(GIVEN DATA begins)

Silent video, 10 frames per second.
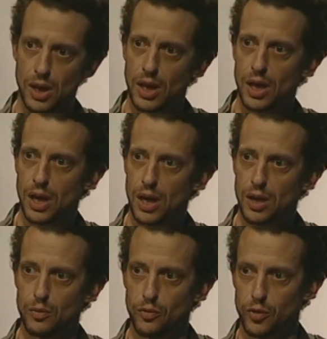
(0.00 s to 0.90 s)

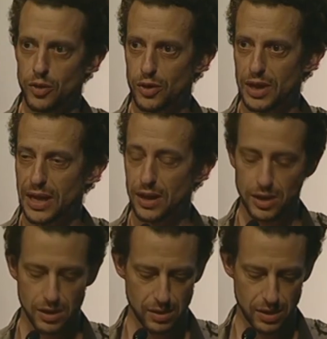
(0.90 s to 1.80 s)
Warnung. Hier ein
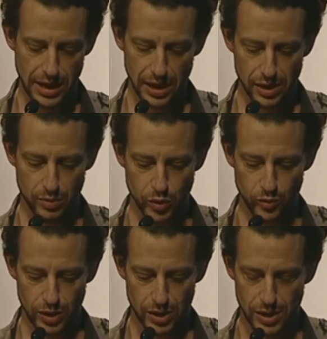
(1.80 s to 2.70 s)
Bild von
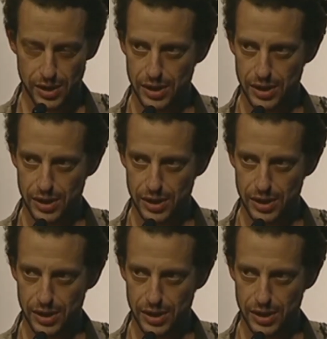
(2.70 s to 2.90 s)
Giga,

(GIVEN DATA ends)

## ASSIGNED TASK
In your copy of the listing above, reproduce each line exactly and omit all pictures.

## FINAL ANSWER
Silent video, 10 frames per second.
(0.00 s to 0.90 s)

(0.90 s to 1.80 s)
Warnung. Hier ein
(1.80 s to 2.70 s)
Bild von
(2.70 s to 2.90 s)
Giga,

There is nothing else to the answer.